A adjudicação da concessão à Vale do Ave foi feita a 02 de outubro de 2020, no mesmo dia, a empresa prestou a garantia bancária de 755 mil euros. Entre outubro e janeiro de 2021, “foram entregues todos os esclarecimentos solicitados pelo município nomeadamente o envio do plano de negócios da concessão”. O contrato entre a Câmara de Guimarães e a Guimabus acabaria por ser assinado no dia 2 de fevereiro e aguarda agora o visto prévio do tribunal de contas, indispensável para contratos públicos de aquisição de bens e serviços superiores a 750 mil euros.
Depois de obter o visto do Tribunal de Contas o Município deve notificar a Guimabus que terá, a partir dessa data, de quatro a nove meses para iniciar a operação, devendo comunicar ao município de Guimarães no prazo de um mês a data de início da operação.
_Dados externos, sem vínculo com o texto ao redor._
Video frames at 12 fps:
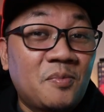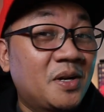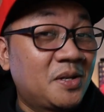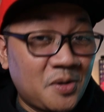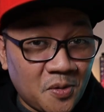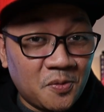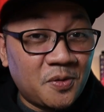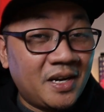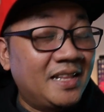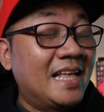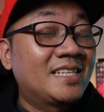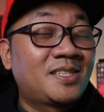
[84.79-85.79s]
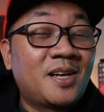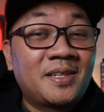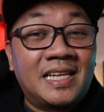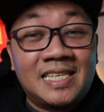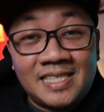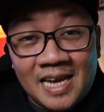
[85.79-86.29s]
But don't worry, that's not
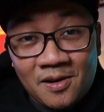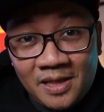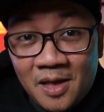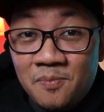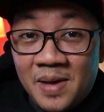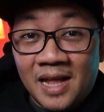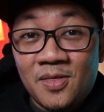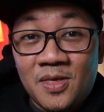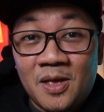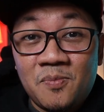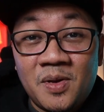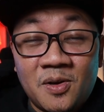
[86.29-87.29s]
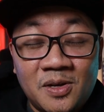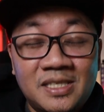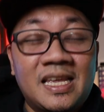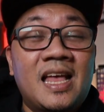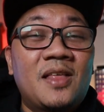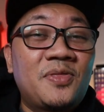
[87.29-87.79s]
necessarily a bad thing
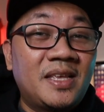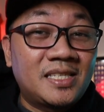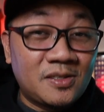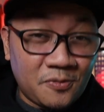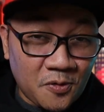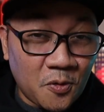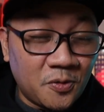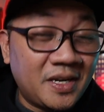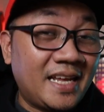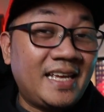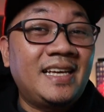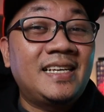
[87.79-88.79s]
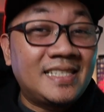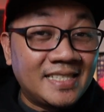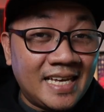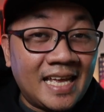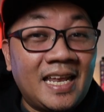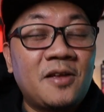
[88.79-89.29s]
because this phone is
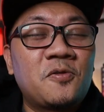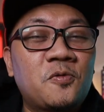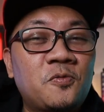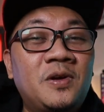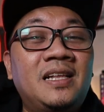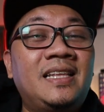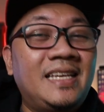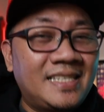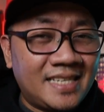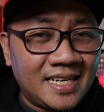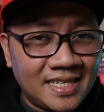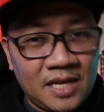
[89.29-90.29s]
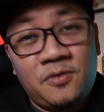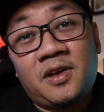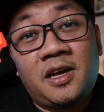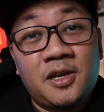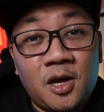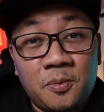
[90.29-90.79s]
getting really
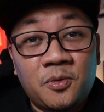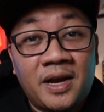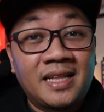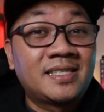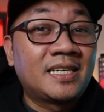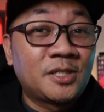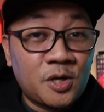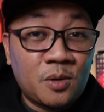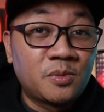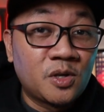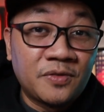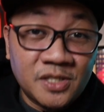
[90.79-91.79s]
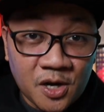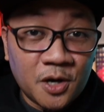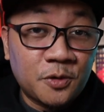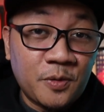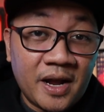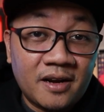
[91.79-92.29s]
significant upgrades in terms of its
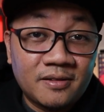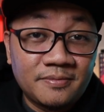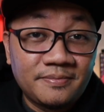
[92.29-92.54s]
hardware.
Segundo Fernando Salgado, tudo estará pronto em janeiro de 2022, com a chegada prevista dos autocarros elétricos para o mês de novembro. A Guimbus vai empregar 128 colaboradores. Não há nenhum acordo formal para a empresa absorver os desempregados gerados pela saída da Arriva do mercado vimaranense, mas a Vale do Ave reconhece que a experiência destes profissionais será um fator importante a ter em conta no processo de recrutamento.
Entretanto, nas oficinas da empresa, um funcionário vai pintando diversos segmentos de um autocarro com diferentes tons de verde que poderão vir a ser usados nos futuros autocarros dos TUG. O processo já está em marcha.